-------- Material for this exercise --------

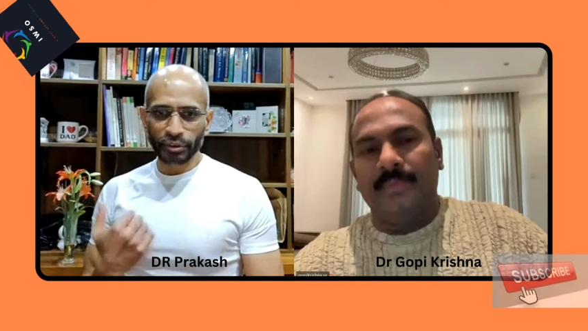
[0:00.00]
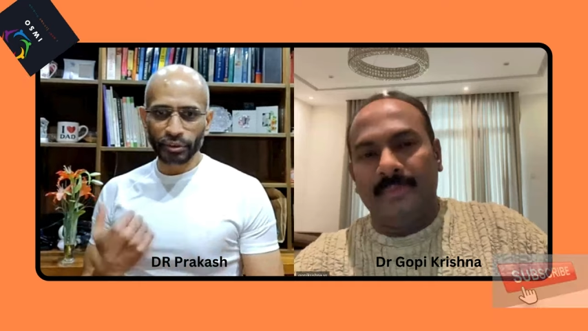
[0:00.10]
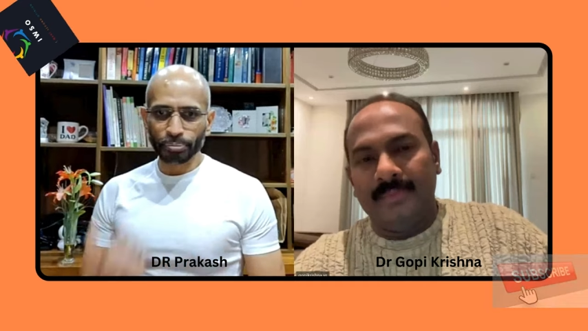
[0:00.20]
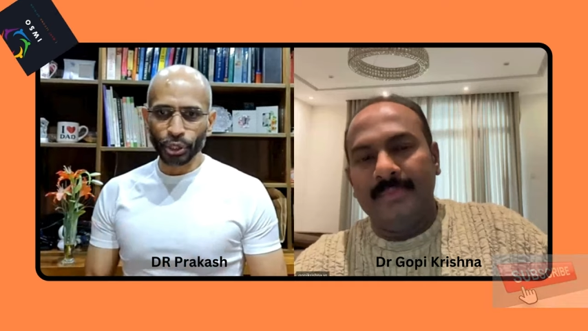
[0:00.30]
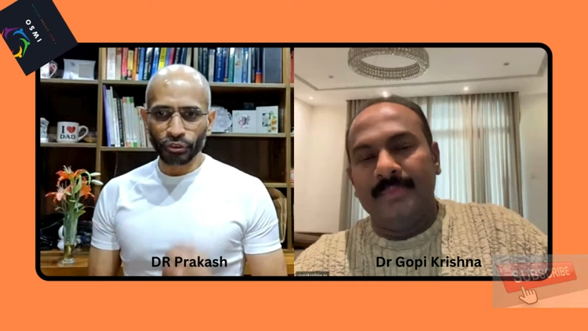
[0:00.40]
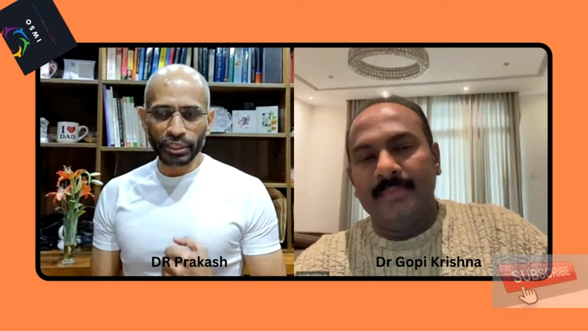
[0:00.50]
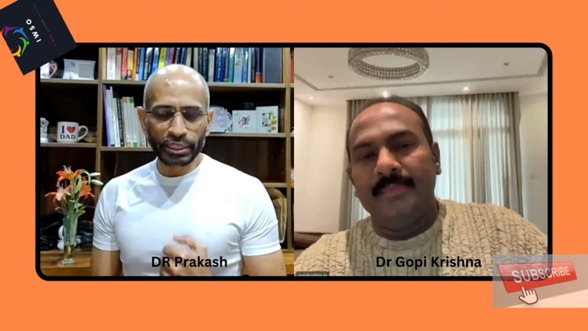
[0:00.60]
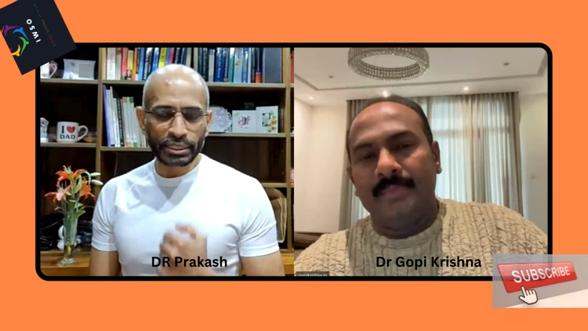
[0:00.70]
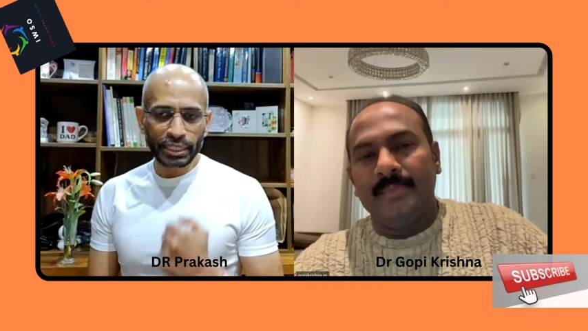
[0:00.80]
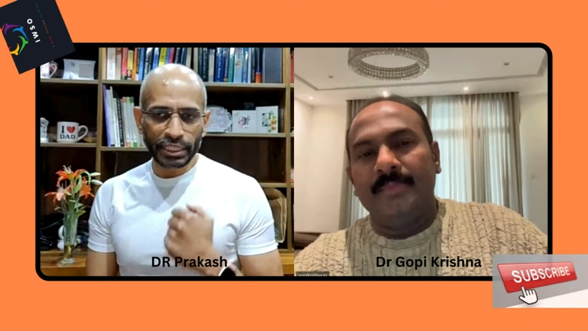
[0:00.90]
Speaker 1: you have given
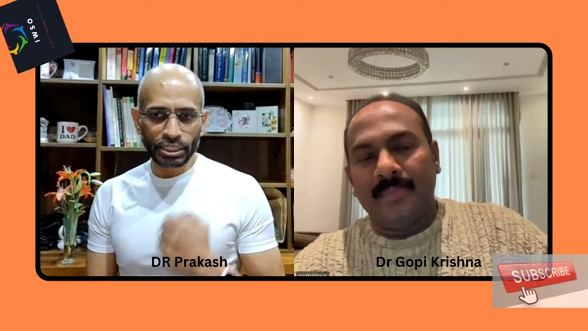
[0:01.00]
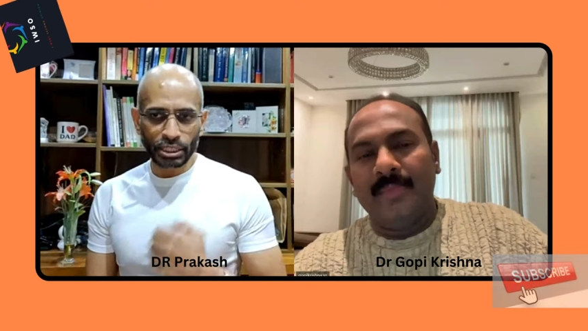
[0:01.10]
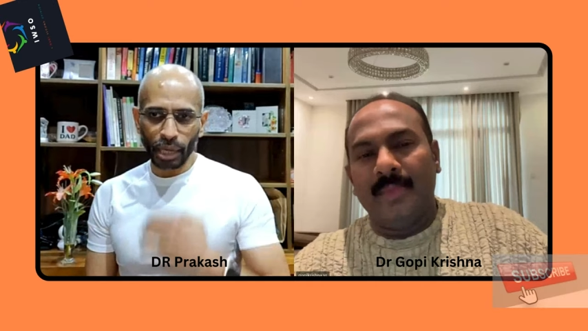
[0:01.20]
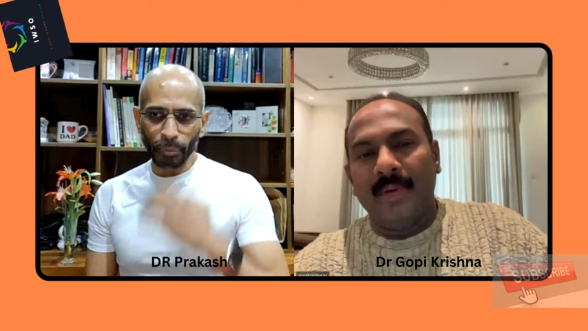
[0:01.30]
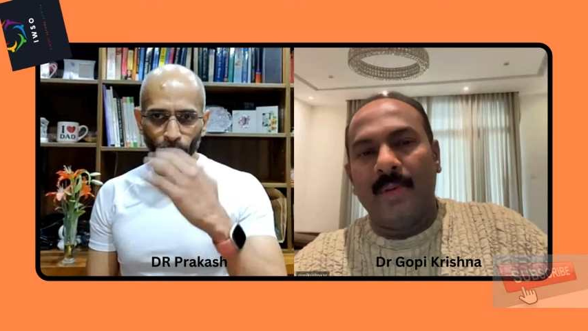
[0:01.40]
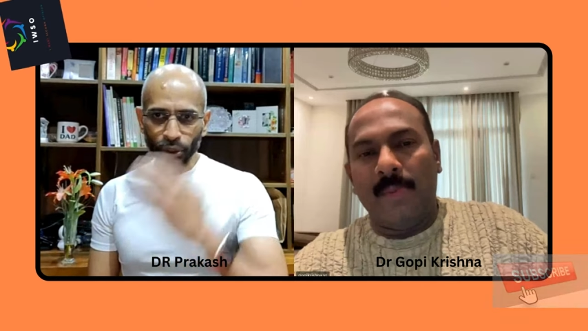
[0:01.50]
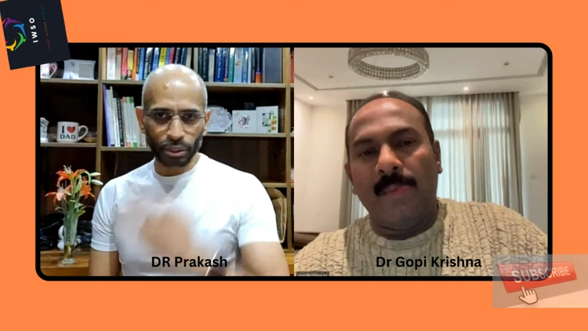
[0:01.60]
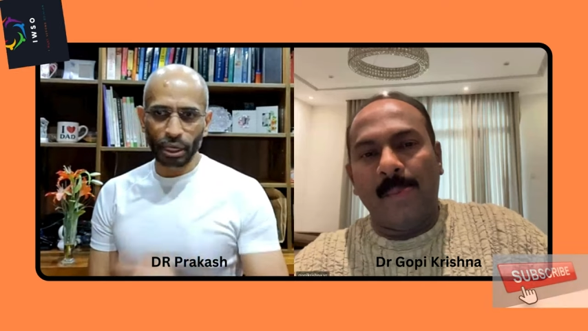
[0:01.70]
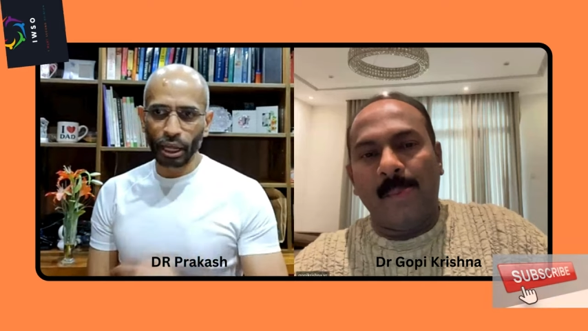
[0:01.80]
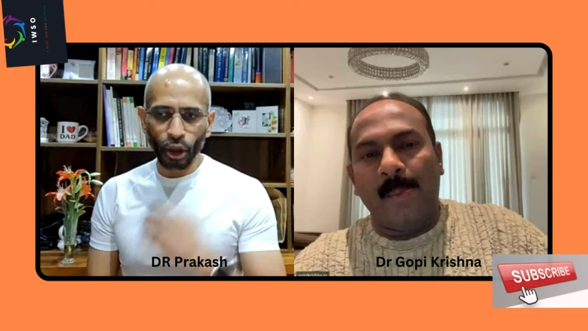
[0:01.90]
beautiful insights
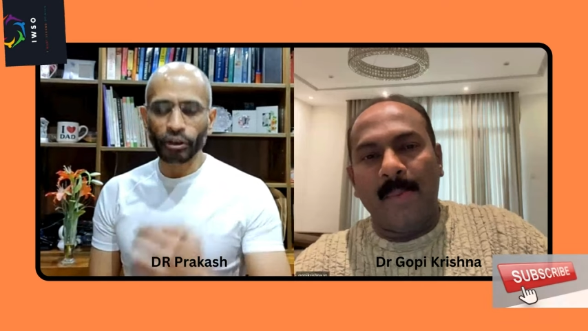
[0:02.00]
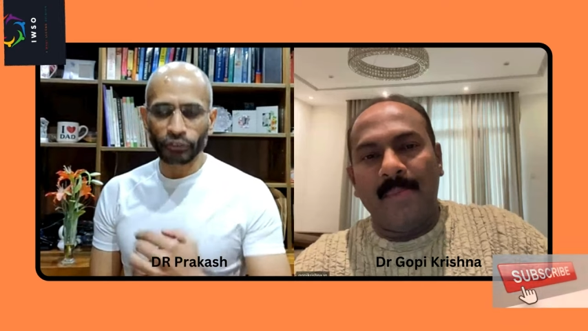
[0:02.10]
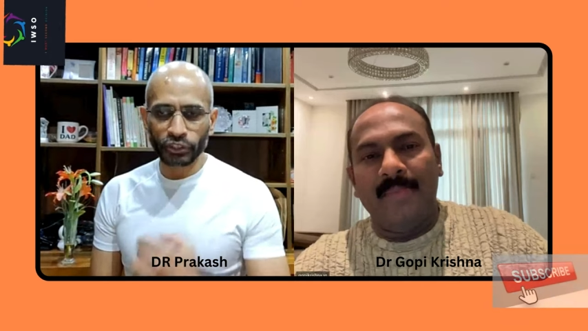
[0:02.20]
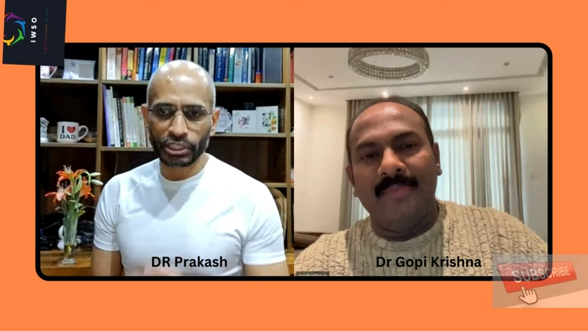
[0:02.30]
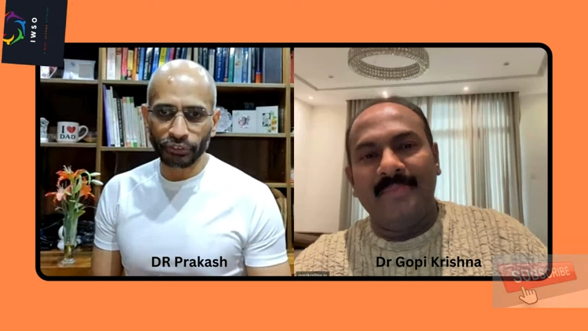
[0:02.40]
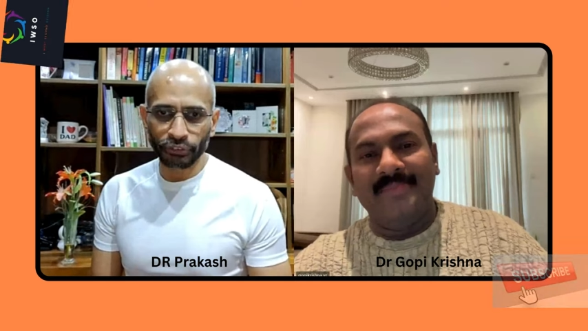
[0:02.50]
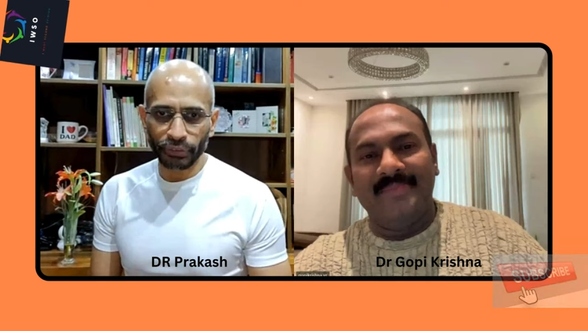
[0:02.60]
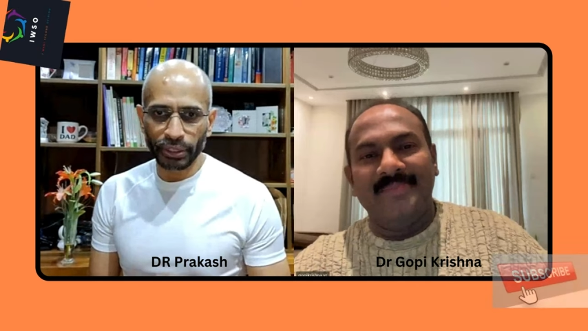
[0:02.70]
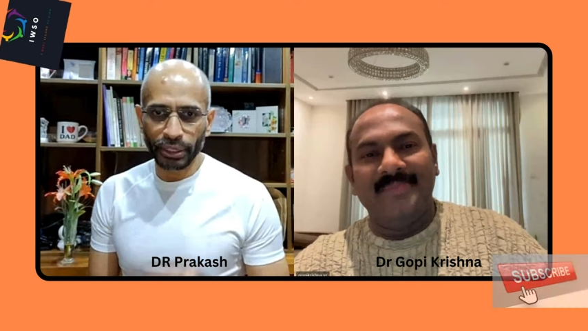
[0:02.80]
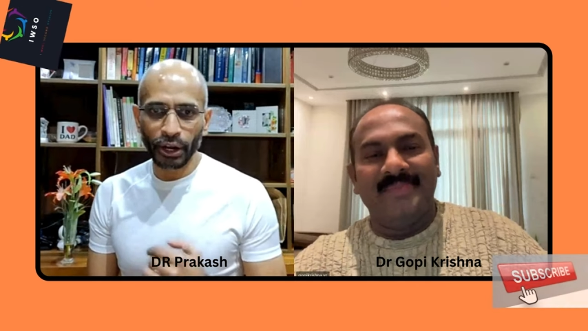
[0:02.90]
about a lot of
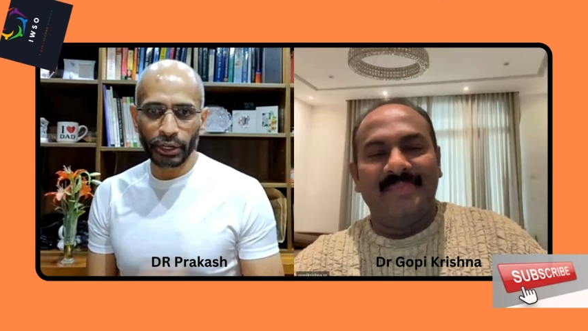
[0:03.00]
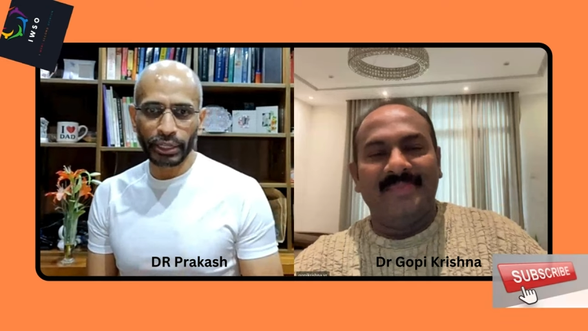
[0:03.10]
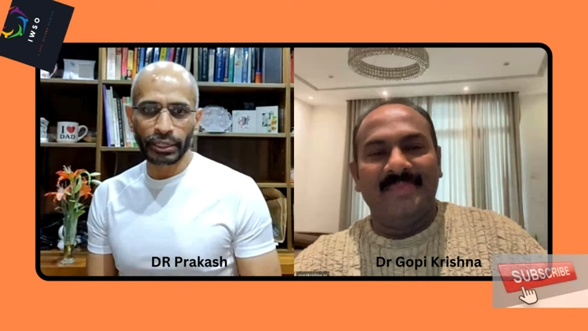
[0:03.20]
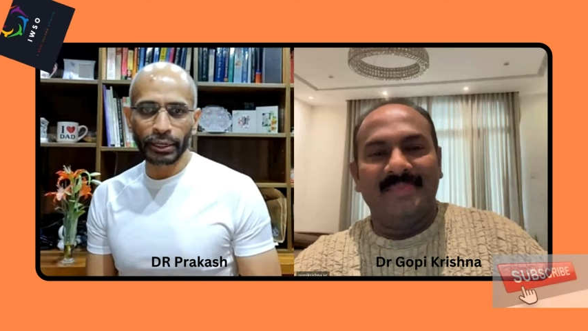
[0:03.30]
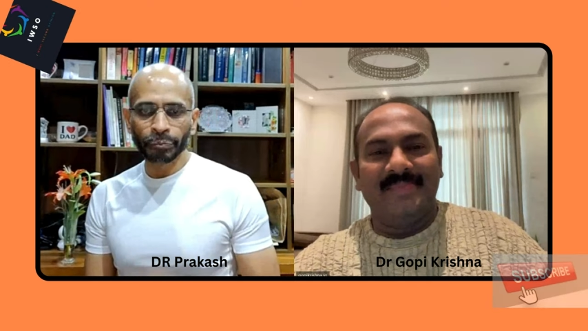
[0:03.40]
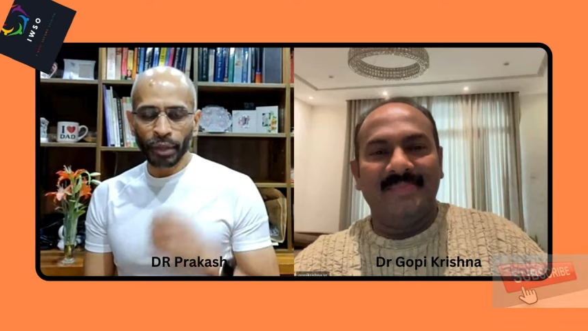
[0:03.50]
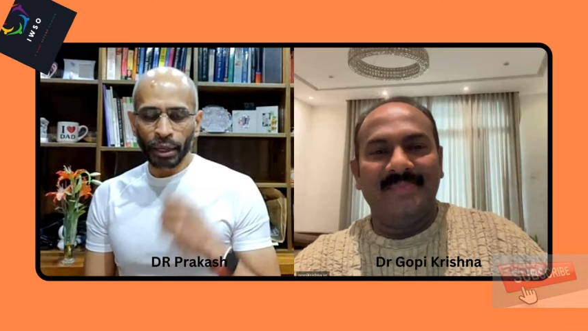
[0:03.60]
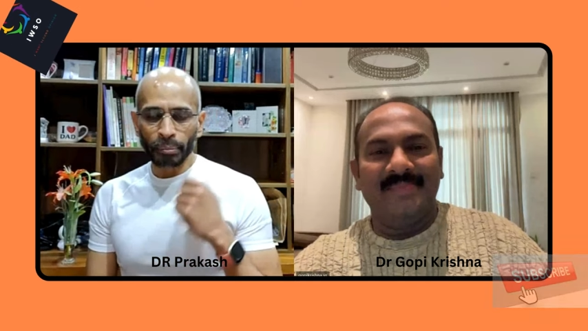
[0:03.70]
stuff regarding uh,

--------

**Try it:**
Restate each record from above word for word, excluding any picture it holds.

**Solution for this exercise:**
[0:00.00]
[0:00.10]
[0:00.20]
[0:00.30]
[0:00.40]
[0:00.50]
[0:00.60]
[0:00.70]
[0:00.80]
[0:00.90]
Speaker 1: you have given
[0:01.00]
[0:01.10]
[0:01.20]
[0:01.30]
[0:01.40]
[0:01.50]
[0:01.60]
[0:01.70]
[0:01.80]
[0:01.90]
beautiful insights
[0:02.00]
[0:02.10]
[0:02.20]
[0:02.30]
[0:02.40]
[0:02.50]
[0:02.60]
[0:02.70]
[0:02.80]
[0:02.90]
about a lot of
[0:03.00]
[0:03.10]
[0:03.20]
[0:03.30]
[0:03.40]
[0:03.50]
[0:03.60]
[0:03.70]
stuff regarding uh,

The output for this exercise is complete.